> [DIRECTIONS]: With all pictures excluded, restate the records that follow exactly as written.

Stored entries:
━━━

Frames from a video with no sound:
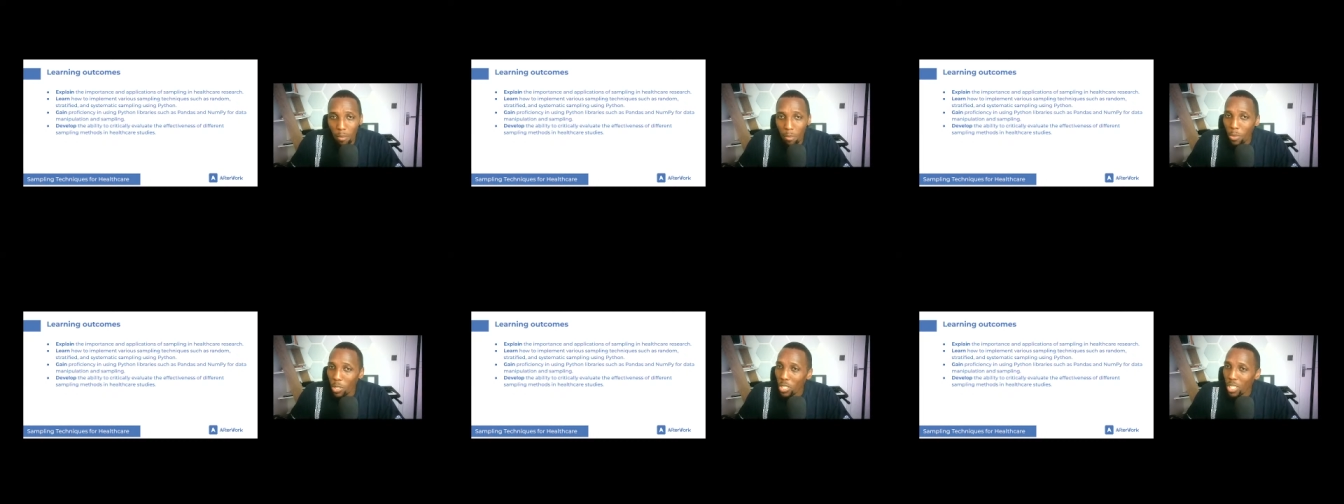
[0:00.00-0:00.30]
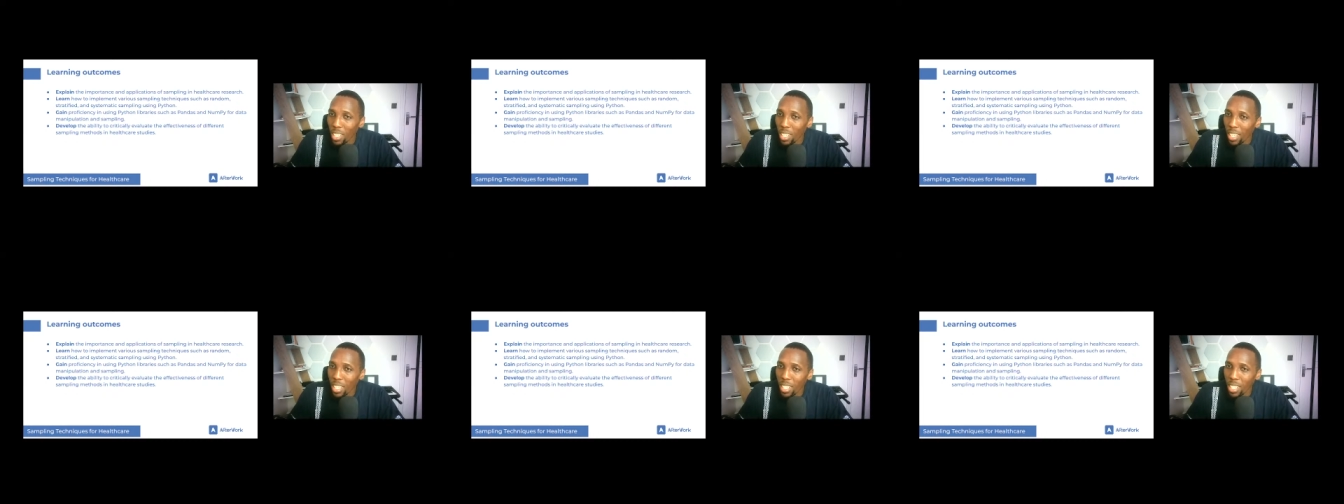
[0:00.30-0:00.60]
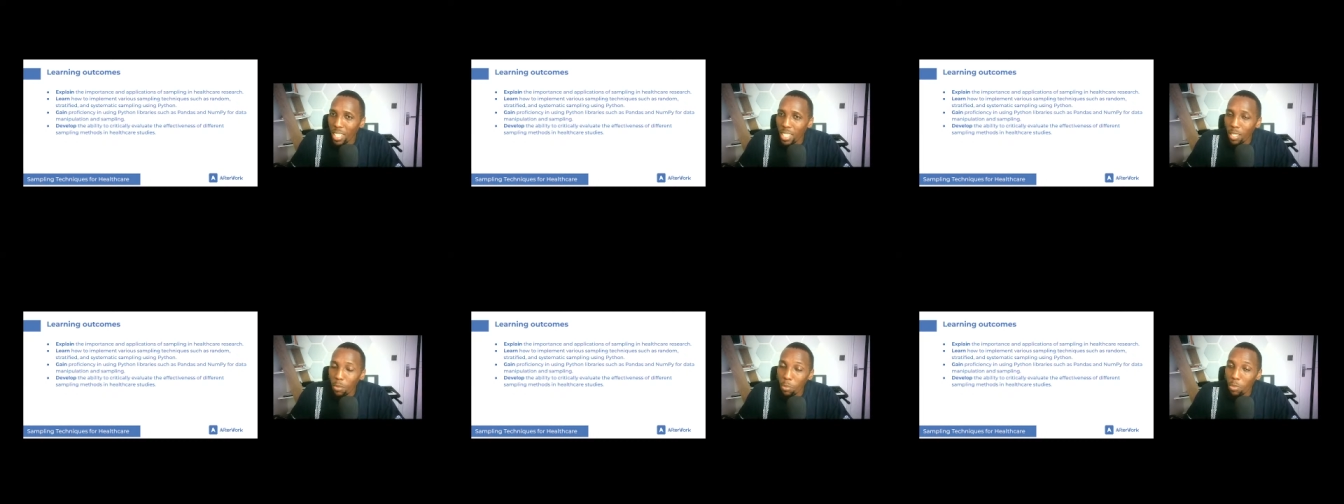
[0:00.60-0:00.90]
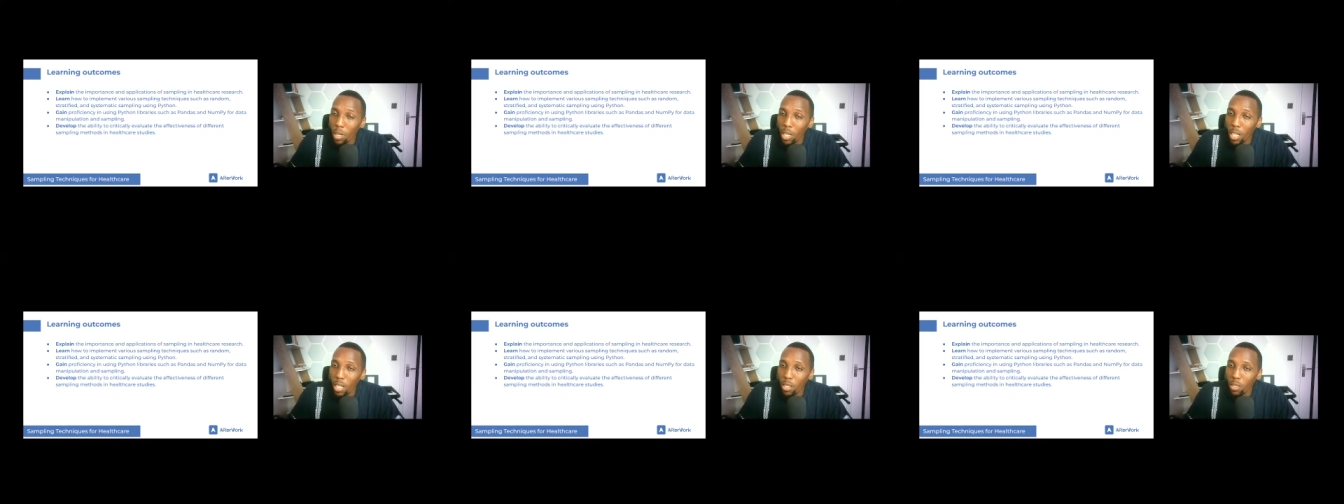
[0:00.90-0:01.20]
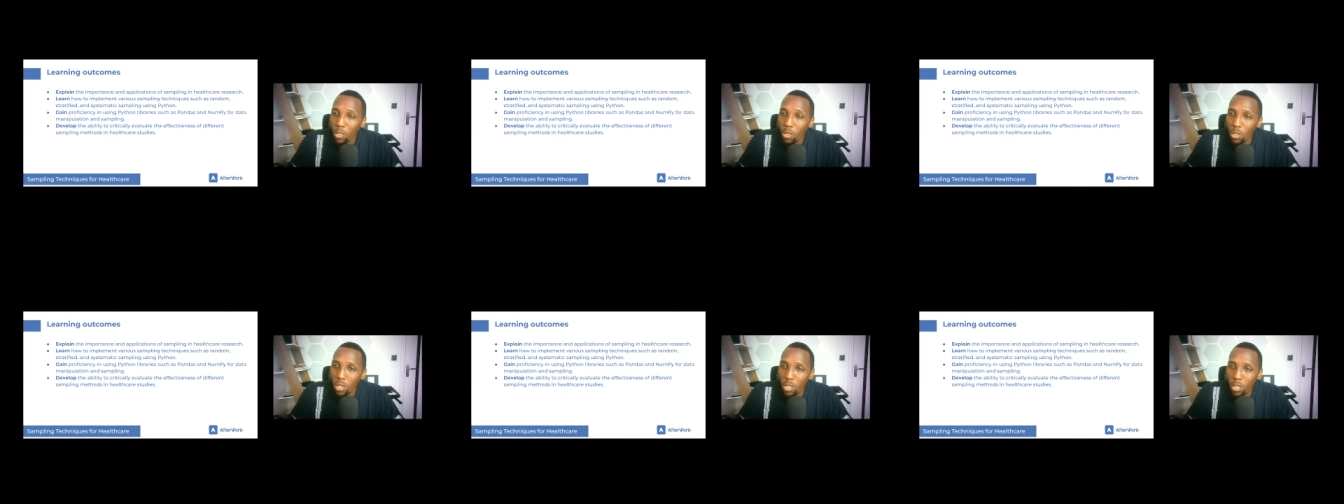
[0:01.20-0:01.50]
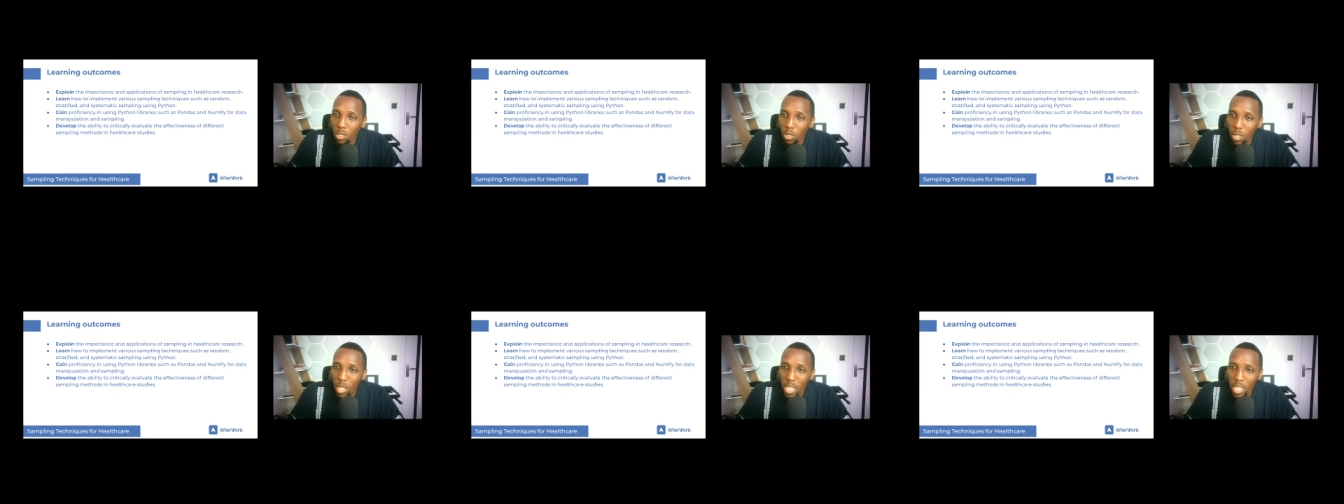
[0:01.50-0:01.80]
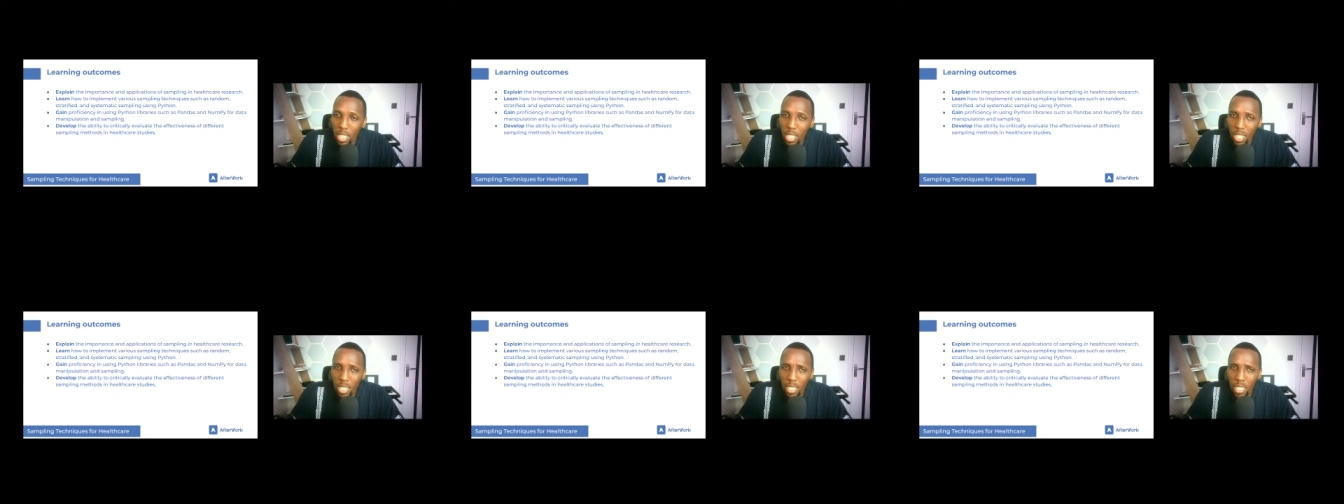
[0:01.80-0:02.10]
machine learning, how you could
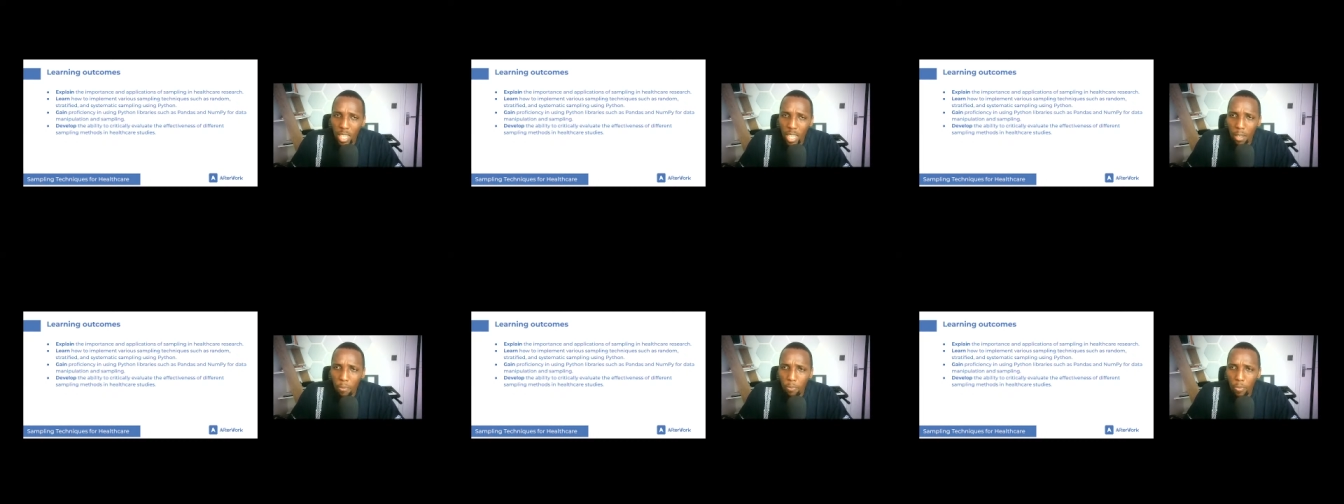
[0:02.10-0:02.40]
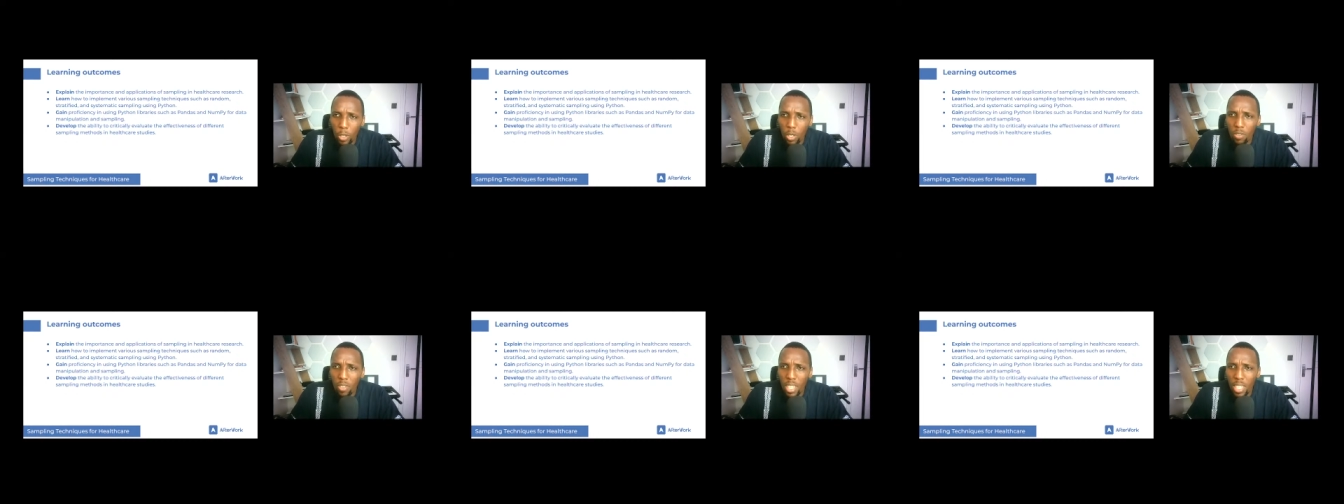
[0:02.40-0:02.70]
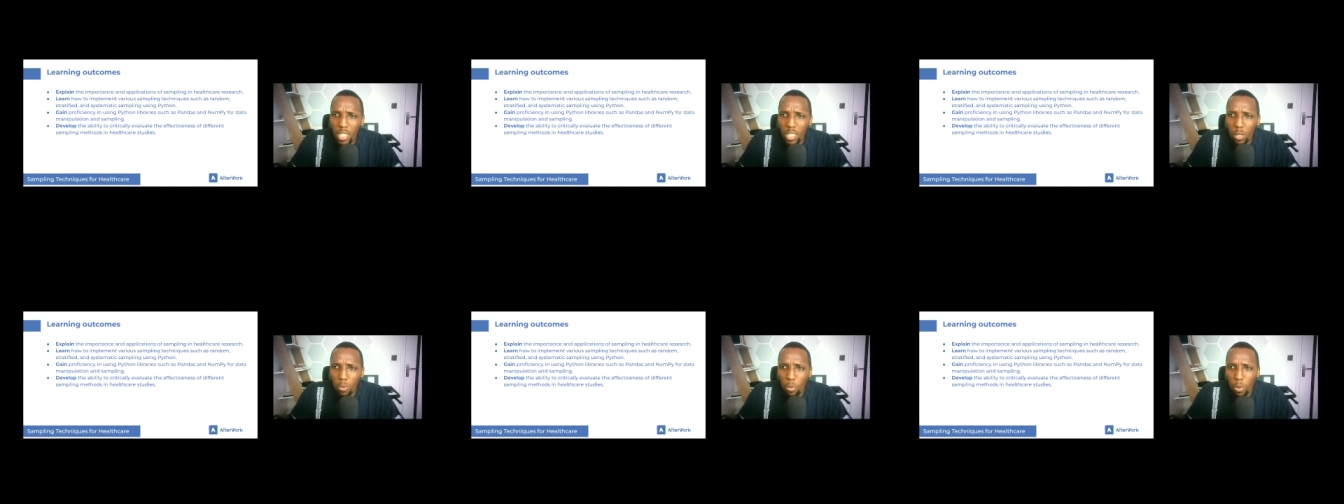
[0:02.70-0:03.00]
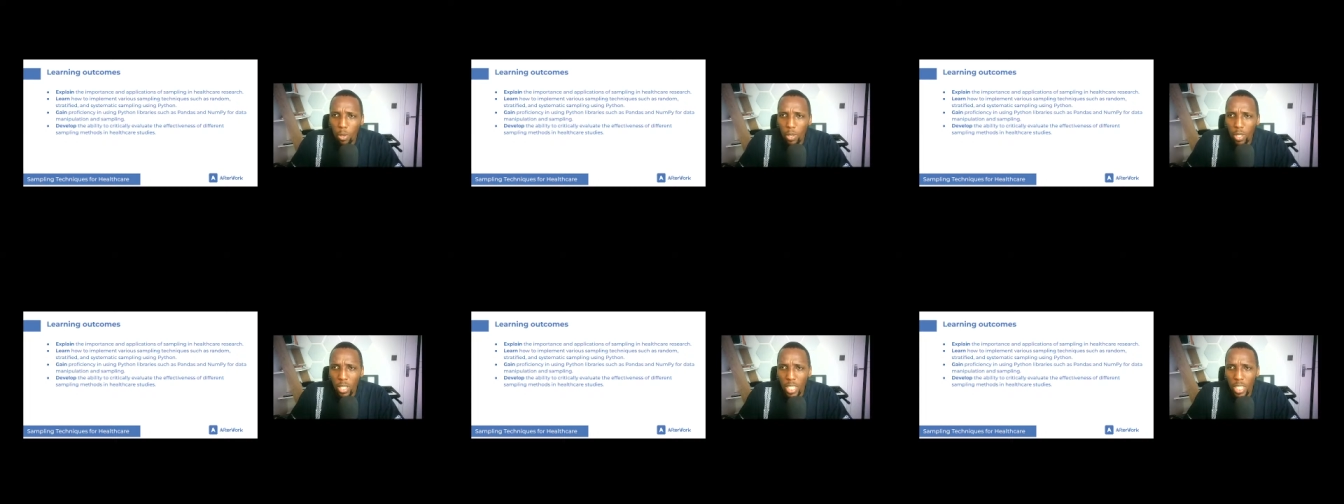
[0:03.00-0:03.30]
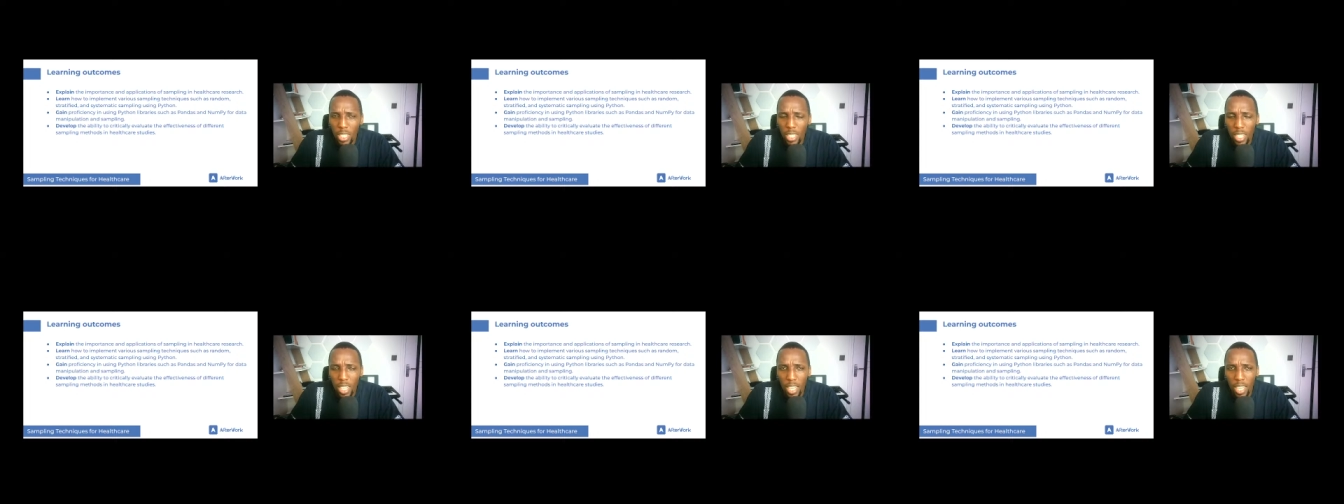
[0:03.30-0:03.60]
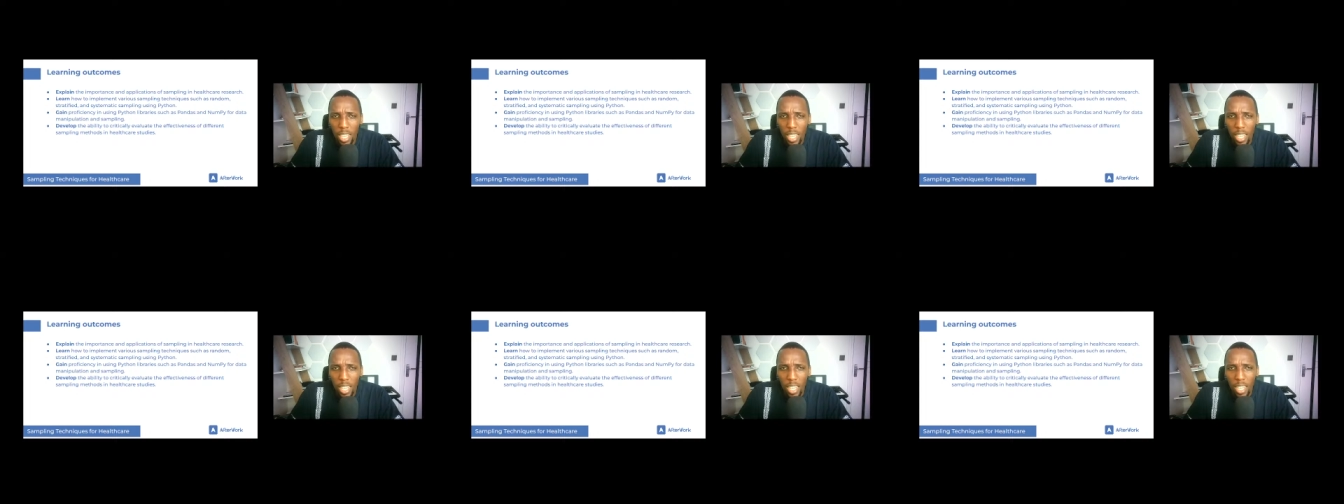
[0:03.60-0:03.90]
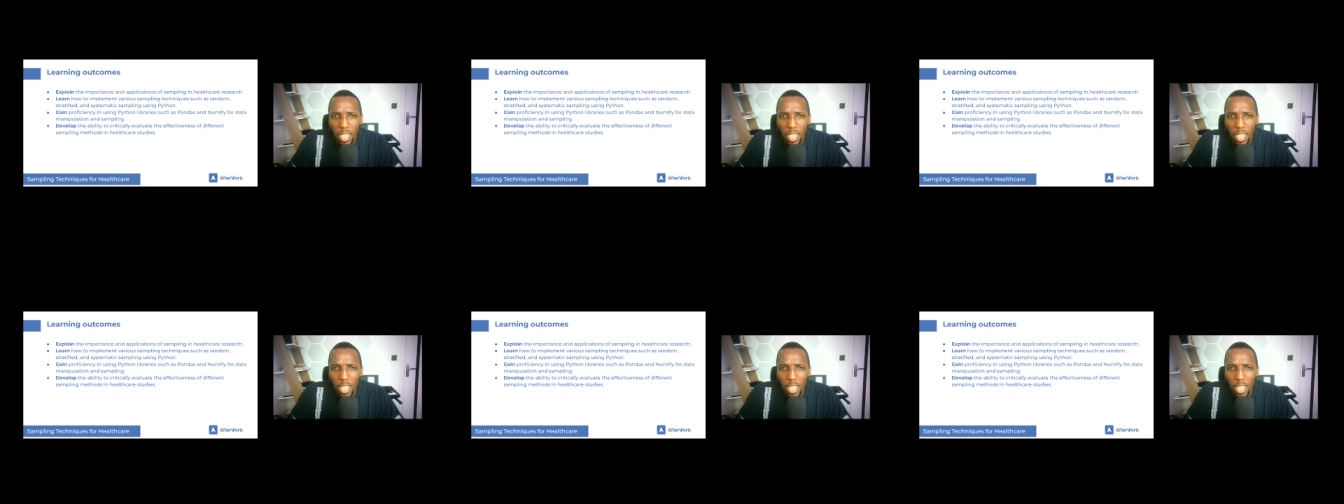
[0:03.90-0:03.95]
train data, even explore data,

━━━

> [REPLY]:
Frames from a video with no sound:
[0:00.00-0:00.30]
[0:00.30-0:00.60]
[0:00.60-0:00.90]
[0:00.90-0:01.20]
[0:01.20-0:01.50]
[0:01.50-0:01.80]
[0:01.80-0:02.10]
machine learning, how you could
[0:02.10-0:02.40]
[0:02.40-0:02.70]
[0:02.70-0:03.00]
[0:03.00-0:03.30]
[0:03.30-0:03.60]
[0:03.60-0:03.90]
[0:03.90-0:03.95]
train data, even explore data,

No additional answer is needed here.